Illusions of deploying electric cars by 2040 (article)

Have you heard the shocking news about electric cars?

According to Bloomberg New Energy Finance, 58% of new passenger car sales in 2040 will be electric vehicles!

This is an astonishing number considering that only 3% of new passenger cars sold in the world today are electric cars.

Just imagine, in just 18 years a large percentage of us will be driving around in our stylish electric cars, wondering why it took so long to finally get rid of our old internal combustion engine.

But there is only one problem.. This is not going to happen.

7 main reasons

Lithium-sulfur batteries
Charging electric cars – archive

To be precise, there are a plethora of reasons why electric car sales won’t come close to the numbers they expected, and here are the top 7 reasons why these predictions didn’t happen:

First- Raw Materials for Batteries:

There are not enough mines to produce the rare earth metals and minerals needed to manufacture the hundreds of millions of batteries that will be required, and processing and optimization are limited as well. One auto company CEO has admitted that there will be a material shortfall of 90% over the next decade.

Second- Raw materials are required in other industries:

Electric cars are just one part of the economy that requires mining and processing renewable energy and important minerals. Every electronic device in the world now requires these items, including other big energy technology fantasies, wind turbines and solar panels.

Third – China’s monopoly:

China produces 70 percent of electric car batteries and eventually secured a virtual 100 percent monopoly on raw material processing, and battery assembly plants in other parts of the world are entirely indebted to China for their need for refined materials and magnets.

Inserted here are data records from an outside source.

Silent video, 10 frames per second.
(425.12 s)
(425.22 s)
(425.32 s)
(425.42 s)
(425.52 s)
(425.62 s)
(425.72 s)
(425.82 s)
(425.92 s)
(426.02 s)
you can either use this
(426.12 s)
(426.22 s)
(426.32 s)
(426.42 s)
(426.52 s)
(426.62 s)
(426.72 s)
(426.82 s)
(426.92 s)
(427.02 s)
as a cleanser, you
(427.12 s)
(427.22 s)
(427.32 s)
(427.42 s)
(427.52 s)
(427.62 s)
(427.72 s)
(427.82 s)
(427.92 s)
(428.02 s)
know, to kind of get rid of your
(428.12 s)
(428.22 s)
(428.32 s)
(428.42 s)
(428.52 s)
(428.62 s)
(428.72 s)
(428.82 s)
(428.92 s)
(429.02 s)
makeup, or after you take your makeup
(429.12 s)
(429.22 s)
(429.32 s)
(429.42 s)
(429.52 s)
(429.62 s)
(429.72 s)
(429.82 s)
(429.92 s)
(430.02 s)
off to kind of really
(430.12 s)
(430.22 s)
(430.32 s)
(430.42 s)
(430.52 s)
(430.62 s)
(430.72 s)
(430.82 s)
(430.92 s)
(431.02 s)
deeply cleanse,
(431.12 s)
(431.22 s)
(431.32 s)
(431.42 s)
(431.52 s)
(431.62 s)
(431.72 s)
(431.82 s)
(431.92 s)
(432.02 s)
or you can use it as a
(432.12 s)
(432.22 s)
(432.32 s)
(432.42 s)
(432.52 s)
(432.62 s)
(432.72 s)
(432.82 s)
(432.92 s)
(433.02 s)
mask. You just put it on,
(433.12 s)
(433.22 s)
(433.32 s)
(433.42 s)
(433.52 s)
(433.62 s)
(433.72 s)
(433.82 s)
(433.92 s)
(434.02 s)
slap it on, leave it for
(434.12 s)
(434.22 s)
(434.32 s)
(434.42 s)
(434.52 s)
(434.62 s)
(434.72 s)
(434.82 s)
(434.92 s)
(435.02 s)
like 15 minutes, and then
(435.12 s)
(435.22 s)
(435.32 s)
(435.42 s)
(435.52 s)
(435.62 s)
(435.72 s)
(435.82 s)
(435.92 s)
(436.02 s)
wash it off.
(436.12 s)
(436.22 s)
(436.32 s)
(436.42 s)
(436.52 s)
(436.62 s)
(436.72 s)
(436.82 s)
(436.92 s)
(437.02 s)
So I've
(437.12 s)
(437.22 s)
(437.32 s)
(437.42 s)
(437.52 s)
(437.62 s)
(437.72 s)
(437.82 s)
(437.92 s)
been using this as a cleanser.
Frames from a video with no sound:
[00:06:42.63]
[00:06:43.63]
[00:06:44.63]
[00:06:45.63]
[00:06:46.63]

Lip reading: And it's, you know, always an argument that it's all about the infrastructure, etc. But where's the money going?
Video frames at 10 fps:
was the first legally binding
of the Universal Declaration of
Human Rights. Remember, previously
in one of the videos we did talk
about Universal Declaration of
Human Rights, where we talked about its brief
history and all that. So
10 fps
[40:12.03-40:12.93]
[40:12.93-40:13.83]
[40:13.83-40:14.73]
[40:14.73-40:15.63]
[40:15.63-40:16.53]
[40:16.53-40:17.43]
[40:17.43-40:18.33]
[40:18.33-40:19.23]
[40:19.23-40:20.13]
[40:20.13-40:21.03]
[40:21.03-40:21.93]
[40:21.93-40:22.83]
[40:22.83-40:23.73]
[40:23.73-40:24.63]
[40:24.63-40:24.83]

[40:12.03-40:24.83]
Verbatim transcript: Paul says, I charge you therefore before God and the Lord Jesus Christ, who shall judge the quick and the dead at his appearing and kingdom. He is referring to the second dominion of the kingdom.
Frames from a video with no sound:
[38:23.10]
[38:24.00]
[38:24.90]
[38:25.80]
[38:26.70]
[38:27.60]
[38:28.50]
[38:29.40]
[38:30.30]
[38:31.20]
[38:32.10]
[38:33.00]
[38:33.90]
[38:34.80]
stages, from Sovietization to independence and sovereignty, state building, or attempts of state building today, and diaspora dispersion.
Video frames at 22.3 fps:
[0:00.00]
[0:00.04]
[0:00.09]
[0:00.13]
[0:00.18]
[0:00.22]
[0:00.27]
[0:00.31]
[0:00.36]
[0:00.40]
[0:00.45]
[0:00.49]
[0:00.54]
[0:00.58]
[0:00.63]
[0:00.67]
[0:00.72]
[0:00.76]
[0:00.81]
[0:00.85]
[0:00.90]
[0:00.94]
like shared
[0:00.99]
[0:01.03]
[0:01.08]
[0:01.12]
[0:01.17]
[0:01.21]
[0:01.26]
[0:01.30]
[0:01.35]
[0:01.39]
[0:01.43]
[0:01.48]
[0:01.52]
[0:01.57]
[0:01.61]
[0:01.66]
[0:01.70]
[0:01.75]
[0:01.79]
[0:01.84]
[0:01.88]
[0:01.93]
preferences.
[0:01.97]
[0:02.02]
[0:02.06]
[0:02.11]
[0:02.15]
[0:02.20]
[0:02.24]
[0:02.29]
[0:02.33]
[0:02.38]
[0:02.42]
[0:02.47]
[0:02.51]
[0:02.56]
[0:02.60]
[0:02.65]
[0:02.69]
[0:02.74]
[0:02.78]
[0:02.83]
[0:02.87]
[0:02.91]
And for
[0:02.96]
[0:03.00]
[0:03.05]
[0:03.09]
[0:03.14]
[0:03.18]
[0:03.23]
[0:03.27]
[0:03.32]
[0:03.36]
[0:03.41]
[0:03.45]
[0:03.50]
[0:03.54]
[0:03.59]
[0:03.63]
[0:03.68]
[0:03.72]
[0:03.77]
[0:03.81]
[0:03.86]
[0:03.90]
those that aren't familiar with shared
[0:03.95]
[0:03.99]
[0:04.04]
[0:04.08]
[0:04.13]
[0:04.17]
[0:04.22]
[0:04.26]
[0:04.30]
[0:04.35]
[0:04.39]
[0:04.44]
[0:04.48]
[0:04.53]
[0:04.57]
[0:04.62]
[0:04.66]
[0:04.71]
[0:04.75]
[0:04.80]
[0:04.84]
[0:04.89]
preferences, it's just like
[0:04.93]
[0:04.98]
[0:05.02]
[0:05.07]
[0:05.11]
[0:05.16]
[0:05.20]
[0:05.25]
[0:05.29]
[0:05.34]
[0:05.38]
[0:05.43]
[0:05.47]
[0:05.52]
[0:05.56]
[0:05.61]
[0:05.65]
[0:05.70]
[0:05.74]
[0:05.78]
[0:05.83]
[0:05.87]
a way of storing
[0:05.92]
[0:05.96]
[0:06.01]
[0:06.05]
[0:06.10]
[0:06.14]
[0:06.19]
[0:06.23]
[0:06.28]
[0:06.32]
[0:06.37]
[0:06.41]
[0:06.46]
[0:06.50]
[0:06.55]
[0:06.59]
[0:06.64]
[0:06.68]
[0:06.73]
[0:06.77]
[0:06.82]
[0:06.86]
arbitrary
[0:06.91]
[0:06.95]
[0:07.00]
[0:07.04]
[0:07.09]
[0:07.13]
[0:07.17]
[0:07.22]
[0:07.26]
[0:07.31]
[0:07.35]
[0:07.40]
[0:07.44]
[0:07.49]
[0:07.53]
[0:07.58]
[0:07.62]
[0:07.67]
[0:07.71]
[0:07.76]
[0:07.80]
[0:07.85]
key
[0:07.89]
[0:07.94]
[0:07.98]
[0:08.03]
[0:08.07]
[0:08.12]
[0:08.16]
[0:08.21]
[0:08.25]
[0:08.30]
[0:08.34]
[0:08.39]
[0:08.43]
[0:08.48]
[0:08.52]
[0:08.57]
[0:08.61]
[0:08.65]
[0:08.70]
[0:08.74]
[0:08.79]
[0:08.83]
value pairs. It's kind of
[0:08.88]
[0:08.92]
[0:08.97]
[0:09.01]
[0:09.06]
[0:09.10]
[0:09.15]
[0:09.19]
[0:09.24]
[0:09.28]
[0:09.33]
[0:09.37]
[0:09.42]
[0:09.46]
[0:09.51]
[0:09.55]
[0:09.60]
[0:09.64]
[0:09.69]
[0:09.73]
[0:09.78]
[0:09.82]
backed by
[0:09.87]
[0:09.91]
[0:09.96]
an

Fourth – China’s supply support:

A side of a lithium battery factory in Huaibei, Anhui Province, China
A side of the lithium-ion battery factory in Huaibei, Anhui Province, China

China has been heavily subsidizing critical and rare earth supply chains for decades, creating its monopoly in the battery market, and the CCP cannot sustain this gigantic loss.

And soon, China won’t need to provide this support, when the price of batteries rises dramatically, slowing growth in the electric car sector.

Fifthly, unethical car subsidies:

For many years now, the United States and other Western countries have been heavily subsidizing electric vehicle purchases (US$7,500 federal subsidy) and infrastructure charging.

The vast majority of these vehicles are bought by wealthy buyers, so the poor subsidize the rich under historical inflation, how long will the public allow this reactionary punishment to continue?

Sixth – Problems with batteries:

Lithium-ion batteries still have stability issues, and when they catch fire they are hard to put out.

For example, in February 2022, a fire broke out in the transport ship Felicity Ace while trying to cross the Atlantic Ocean, and there were nearly 4,000 luxury electric vehicles on board, and the fire spread from one electric car to another, until it completely burned out. It was impossible to put out the fire, which eventually led to the sinking of the ship.

Seventh- Deterioration of electrical networks:

Imagining that we would run our electric grids in the sun and breeze has deteriorated the reliability of electricity delivery in the United States, Europe, Australia and elsewhere.

This comes at a time when these aging networks need very costly upgrades, as the increasing demand for electrical systems that are under great stress will not end well, and blackouts are a way to refocus politicians’ priorities.

Other obstacles

There are several other hurdles that will reveal that the proliferation of electric cars so soon will be a fantasy, since as current electric vehicles begin to age, we will have a massive battery disposal problem, and no one seems to have thought about it in any serious way.

Electric vehicles - market share of electric vehicles

Inflated budget breaches will also test the ability of governments to impose unnecessary and unfair financial burdens on their citizens.

At some point, the poor will discover that electric vehicles may emit more CO2 than petrol and diesel vehicles, and they will not be happy because they pay a huge share of the costs of putting more electric vehicles on the road, a giant sign of virtue that doesn’t even address the problem it claims Speakers on climate concerns that electric vehicles will mitigate them, the list goes on.

The good news is that restrictions on the production of electric car batteries should force Western countries to finally wake up to the fact that China is technologically stifling the rest of the world.

As our “leaders” are forced to confront the reality of energy, hundreds of millions of internal combustion engines will keep the transmission system running.

Mark Mathis* is an author and documentary filmmaker specializing in energy issues.